The real shift isn't that companies are using AI. It's that some have built their entire operating culture around it, where the tool sets the standard and everything else, including human judgment, bends to fit. The result is an emerging class of organizations that aren't just AI-enabled but AI-first: outsourcing not just execution but editorial direction to the tool, leaving the humans inside functioning as shepherds of a system that doesn't need them to think.

This matters beyond the org chart because culture determines standards. And when the tool sets the standard, the standard becomes: fast, coherent, and trained on everything that already exists.

LLMs are built on aggregated data. Without strong editorial direction, outputs converge toward existing patterns. This is why so much AI-assisted content feels generic. Not because the tool is limited, but because the thinking guiding it is.

At scale, this creates an authority problem. When everyone has access to the same baseline intelligence, authority shifts from access to information to its interpretation. The value is no longer in producing an answer, but deciding which answers matter and why. That requires taste, context, and lived synthesis, none of which can be fully outsourced.

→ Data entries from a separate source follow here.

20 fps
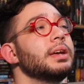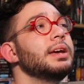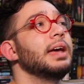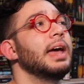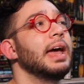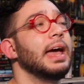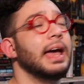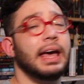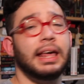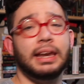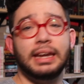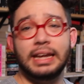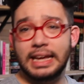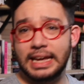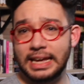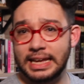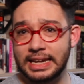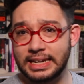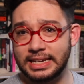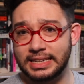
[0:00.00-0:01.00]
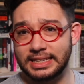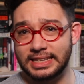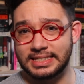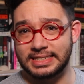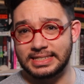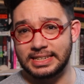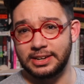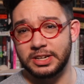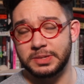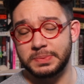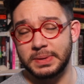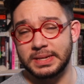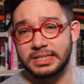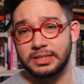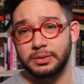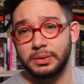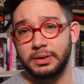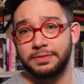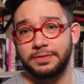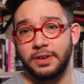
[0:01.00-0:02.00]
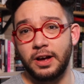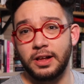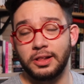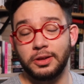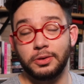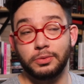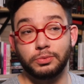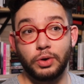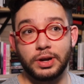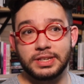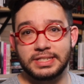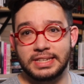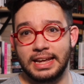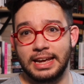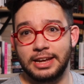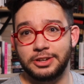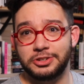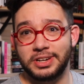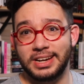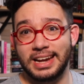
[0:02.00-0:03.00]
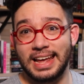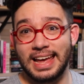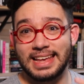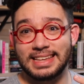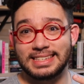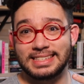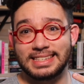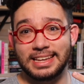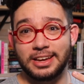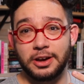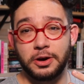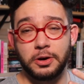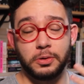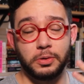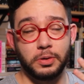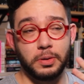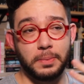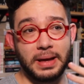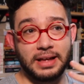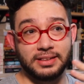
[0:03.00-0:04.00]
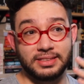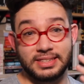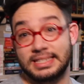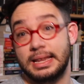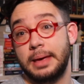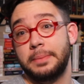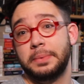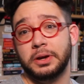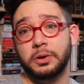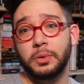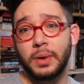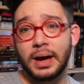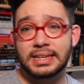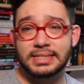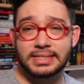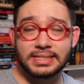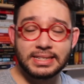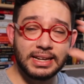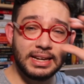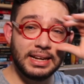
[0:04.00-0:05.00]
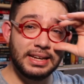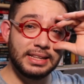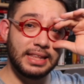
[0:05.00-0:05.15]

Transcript: And in this series, basically, we follow Royce and Hadrian as they go about this epic quest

Which brings you to the paradox sitting at the center of the AI efficiency narrative. The tool that promises to scale your brand is the same one quietly making it indistinguishable. Your brand voice isn't a template. It's the accumulated output of your actual thinking—your specific perspective, your particular obsessions, your earned point of view. You cannot generate that. You can only express it. And when you hand the expression to a system trained on the median of everything that already exists, what comes back is indistinct.

What we’re willing to give up

We talk about efficiency as a positive, celebrating output as evidence of value. Speed is viewed as progress, and friction means a slowdown. But we're beginning to see the downside of that logic.

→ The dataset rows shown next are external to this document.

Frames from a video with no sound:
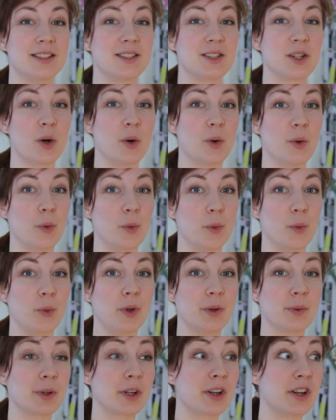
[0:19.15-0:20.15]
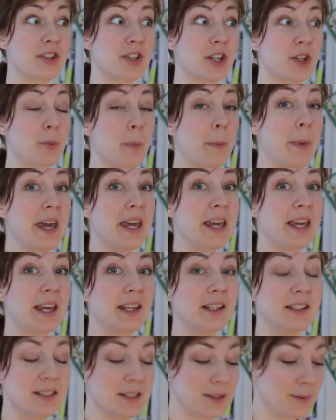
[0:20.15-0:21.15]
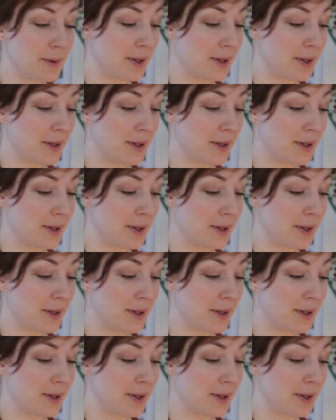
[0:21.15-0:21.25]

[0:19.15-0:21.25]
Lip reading: so we were gonna try to make it.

More content doesn't mean more clarity. Faster production doesn't produce better ideas. And efficiency, applied without editorial judgment, flattens the very things that create distinction.

The deeper question underneath all of this isn't how to use AI; it's what parts of thinking we're willing to give up. Once a system reliably performs a function, it becomes easier to justify offloading it. The risk isn't in offloading just one function, but enough of them that there is no need for human input.

At that point, you're not using AI to extend your thinking. You're using it to avoid it.

The struggle of hard, creative, and strategic work is how people develop a sense of what they're capable of, what they actually believe, and what kind of thinker they are. It's how they build expertise, voice, and perspective. 

When you remove that struggle, you remove the opportunity for that skill to develop. People might be excellent at operating the tools, but become increasingly uncertain about what they think. Organizations full of those people cannot do the things that matter most: navigate genuine ambiguity, make contrarian bets, build something original, or hold a point of view under pressure.

The companies getting this right aren't using AI less than anyone else. The difference is that they are ruthlessly clear about what they're using it for: to compress the distance between a formed idea and a finished output, not replacing the process of forming the idea.

The question isn't whether you should use AI. The question is whether humans are still doing the cognitive work that makes the AI output worth anything or whether the work has quietly become prompt, accept, ship, repeat.